Pastori’s Fairfax, circa 1913. Anne T. Kent California Room Collection

EDITOR’S NOTE: The following is a digest of a lengthier story — The Grand Era at Pastori’s — by Dewey Livingston first published in the Historic Fax, Sept. 6, 1988. It includes excerpts from an oral history with Clementina Pastori (daughter of Carlo & Adele Pastori) made for the Fairfax Historical Society.

When Carlo Fernando Pastori, a well-respected chef and restauranteur, brought his bride to Fairfax in 1893, the place was still wild. In 1905, Pastori started a restaurant at the request of hunting friends desiring good food out in the country. The restaurant was established on the site of Lord Charles Fairfax’s former estate. Carlo Pastori’s bride was the former opera singer Adele Puereri.

The Pastori’s had four children. Their resort/restaurant, Pastori’s, became world renowned, a gathering place for the wealthy and famous.

In 1911 Carlo died and late that year Pastori’s burned down. Mrs. Pastori wouldn’t give up and promptly rebuilt. With hired chefs the place regained its stature in the country. The clientele came mostly from San Francisco.

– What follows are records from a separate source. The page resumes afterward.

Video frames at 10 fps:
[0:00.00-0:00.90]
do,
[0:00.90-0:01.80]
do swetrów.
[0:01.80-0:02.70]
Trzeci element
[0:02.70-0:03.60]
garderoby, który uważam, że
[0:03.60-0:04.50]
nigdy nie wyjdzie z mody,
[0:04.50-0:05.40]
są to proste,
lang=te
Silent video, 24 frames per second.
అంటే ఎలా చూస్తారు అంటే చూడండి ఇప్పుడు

In her oral history, Clementina Pastori describes some of the clientele who frequented Pastori’s:

We had some very valuable, well-to-do, notable people from San Francisco…and they’d give these wonderful parties at night…..” The Hotel Rafael’s Baron von Schroeder would visit in his Tally-ho “like an English coach: four horses, a white Dalmatian dog, and a coachman all in white, with the red vest and the stovepipe hat….that’s the way Baron von Schroeder lived. [He would have] eight Dalmatians, all in the front seat with the coachman. It’s a picture that I shall never, never forget.

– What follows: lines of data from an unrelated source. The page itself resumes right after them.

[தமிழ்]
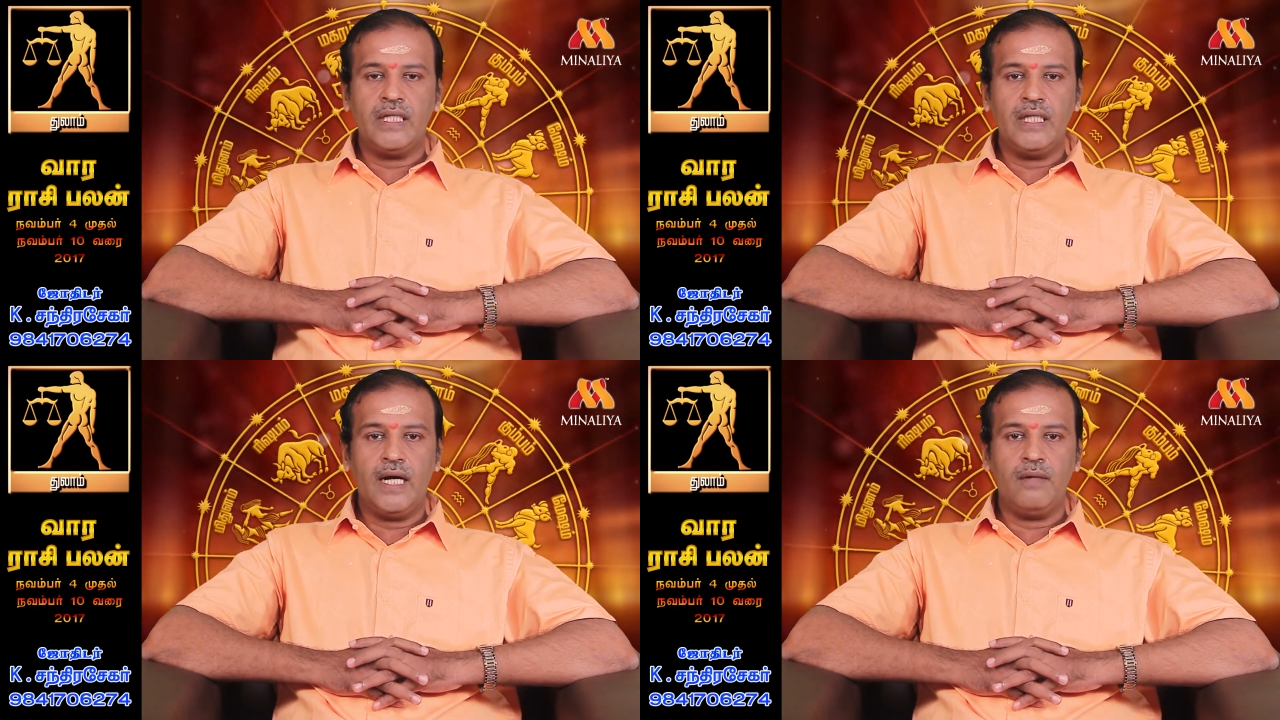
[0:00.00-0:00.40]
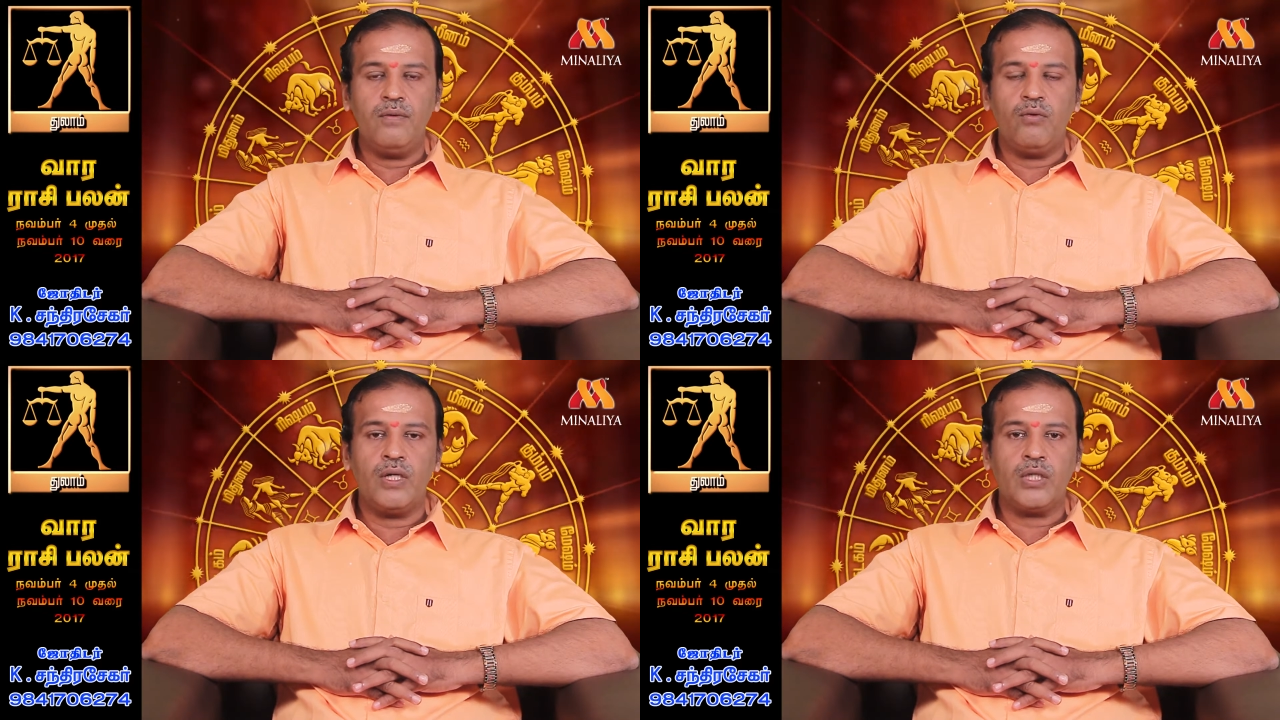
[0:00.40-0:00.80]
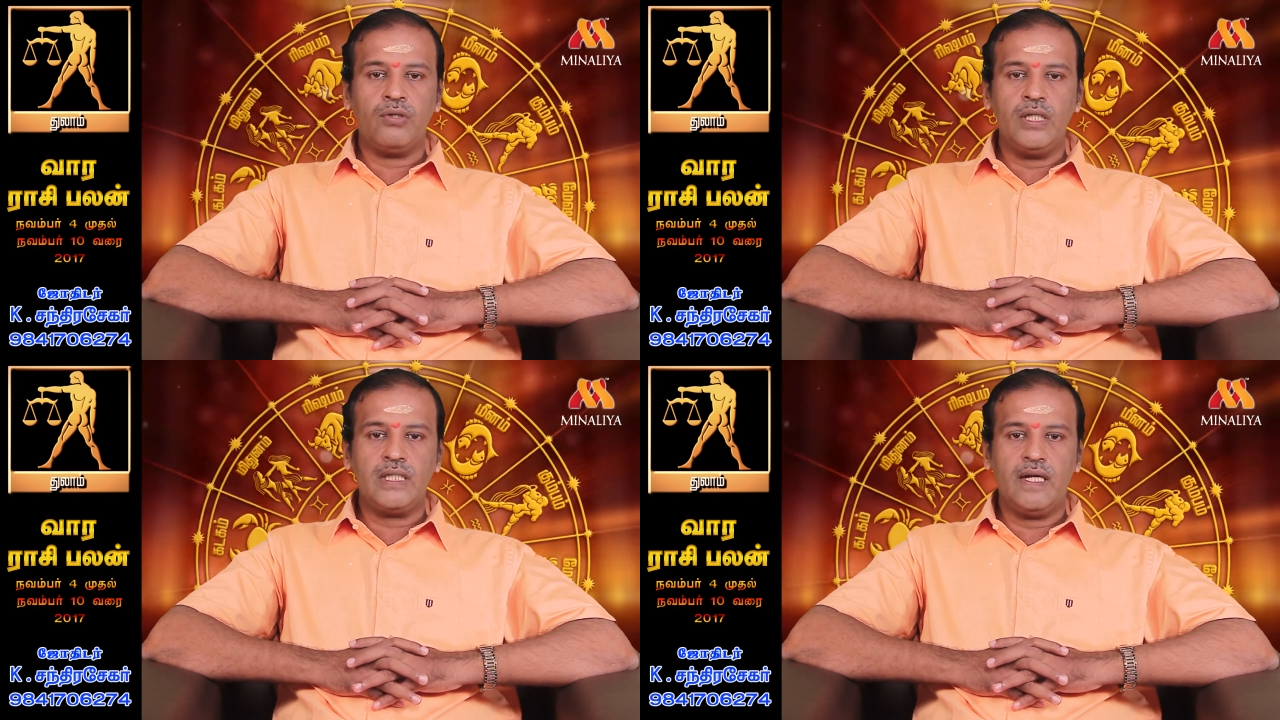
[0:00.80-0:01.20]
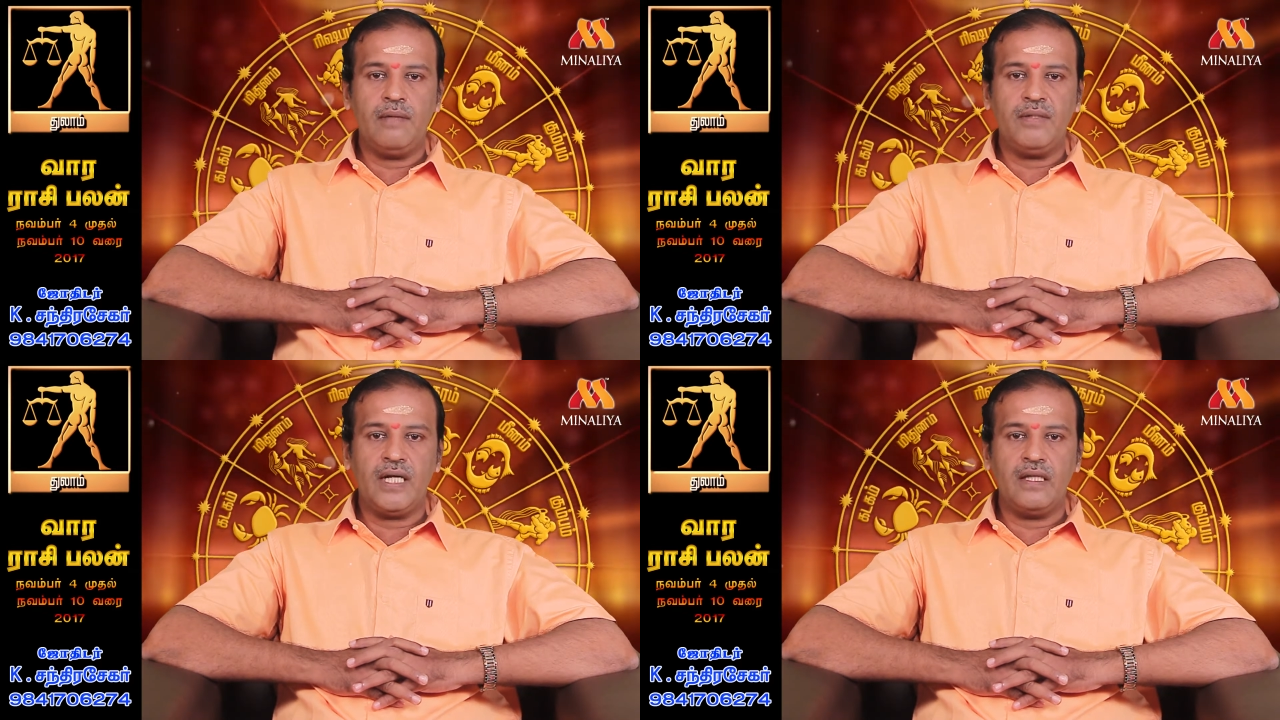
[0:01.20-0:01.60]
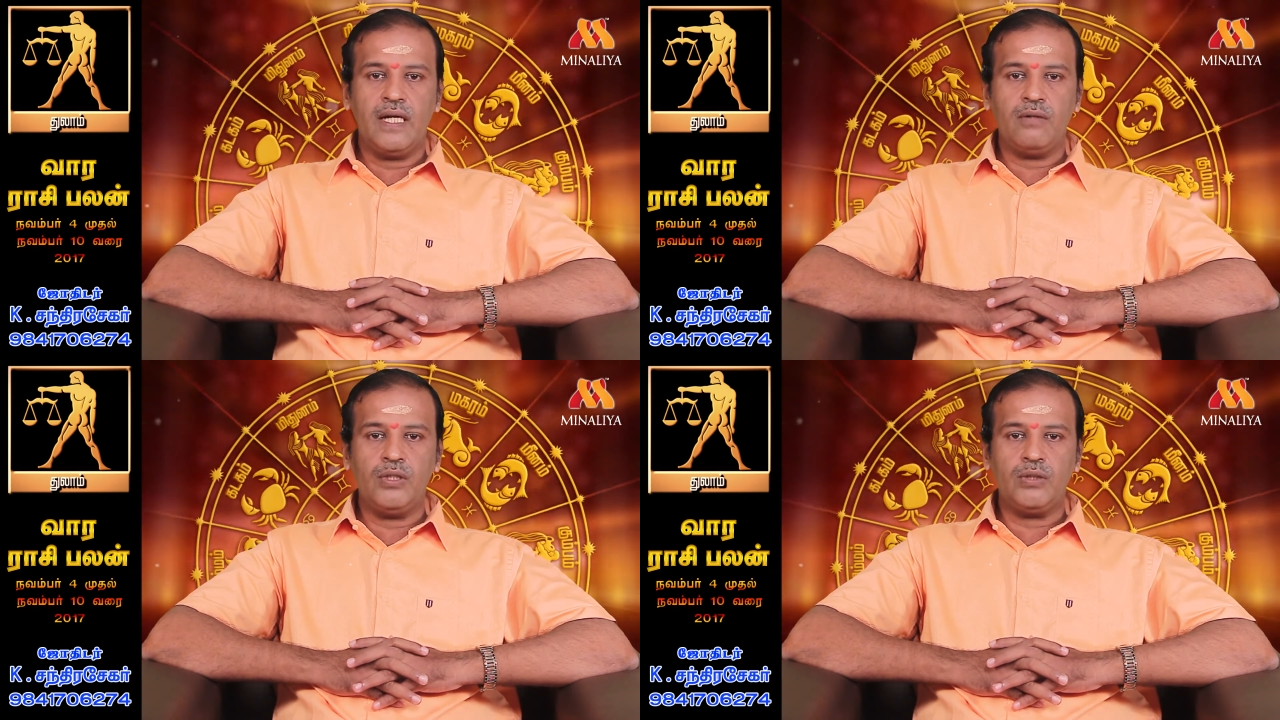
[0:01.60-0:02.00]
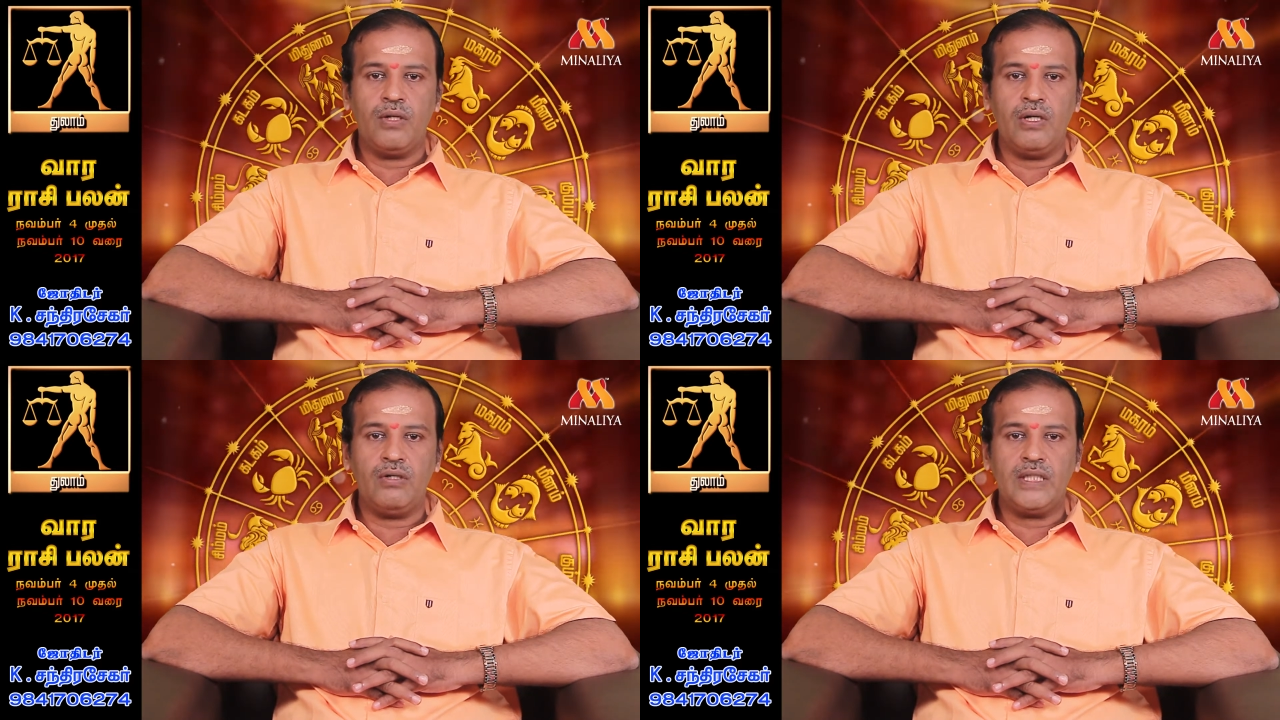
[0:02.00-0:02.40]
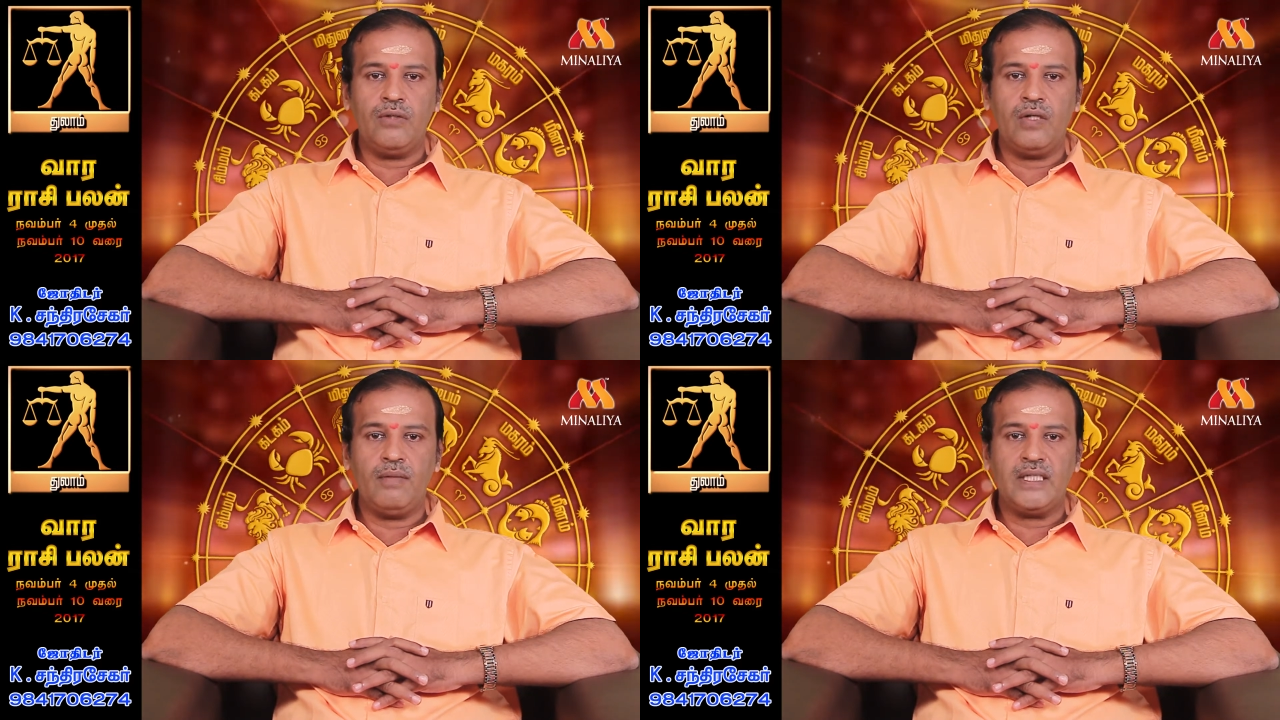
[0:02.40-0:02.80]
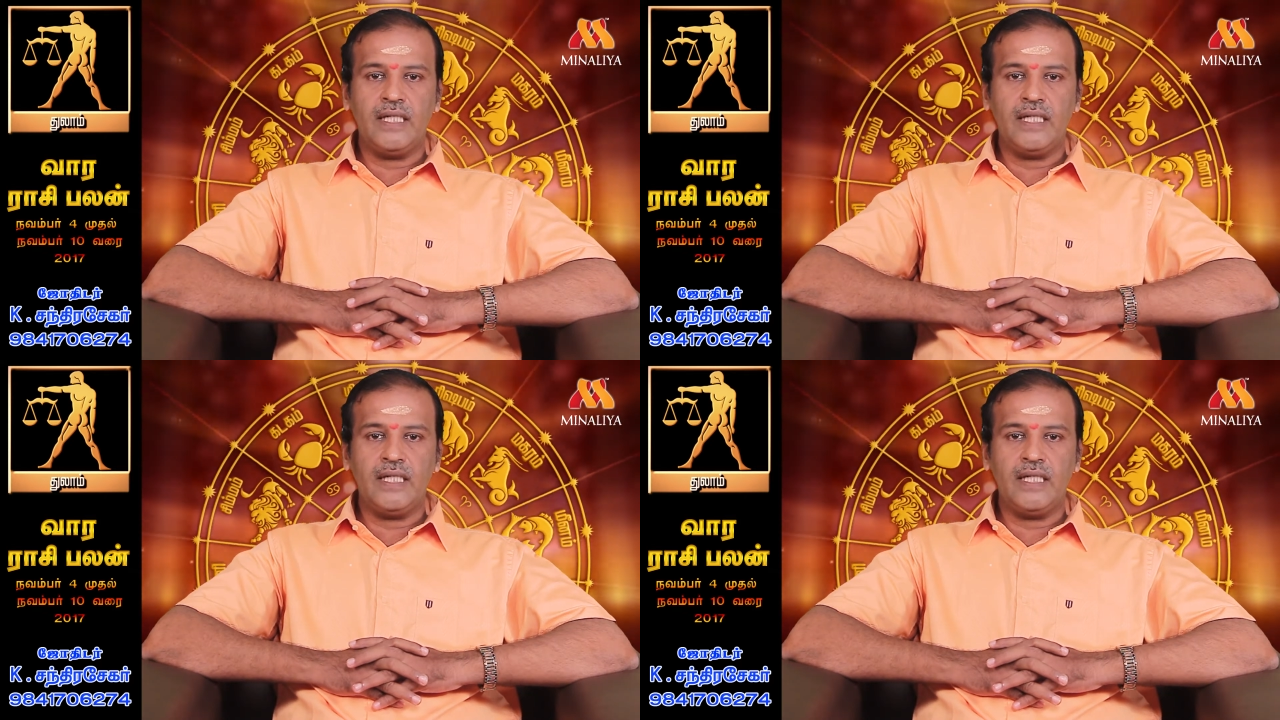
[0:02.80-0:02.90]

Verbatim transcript: இருந்தாலும் உங்களுக்கு தொழிற்சாலை சந்திரன் கொஞ்சம் ஓரளவு கொஞ்சம் அனுகூலமாக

On a Sunday Pastori’s might see 350 people come through. A highlight, besides the great food, were the incredible gardens taken care of by Otello, an Alsatian gardener. Thirty or so boarders, “exclusive people” stayed the summer in the resort’s dozen and a half cottages. There was a large orchard and vegetable garden, adding to the fresh food served at the restaurant.”

An evening at Pastori’s in its heyday, to hear Tina describe it, was heaven. “Luisa Tetrazzini (the great opera singer), was a dear friend of my mother’s. She came every Christmas to sing you know….”

In 1925 Madame Pastori finally gave up and sold the property to the Emporium department store who turned the place into an employee resort. In the 1940s it became the Marin Town & Country Club. Some of the buildings that once graced Pastori’s and the Town & Country Club, still stand today.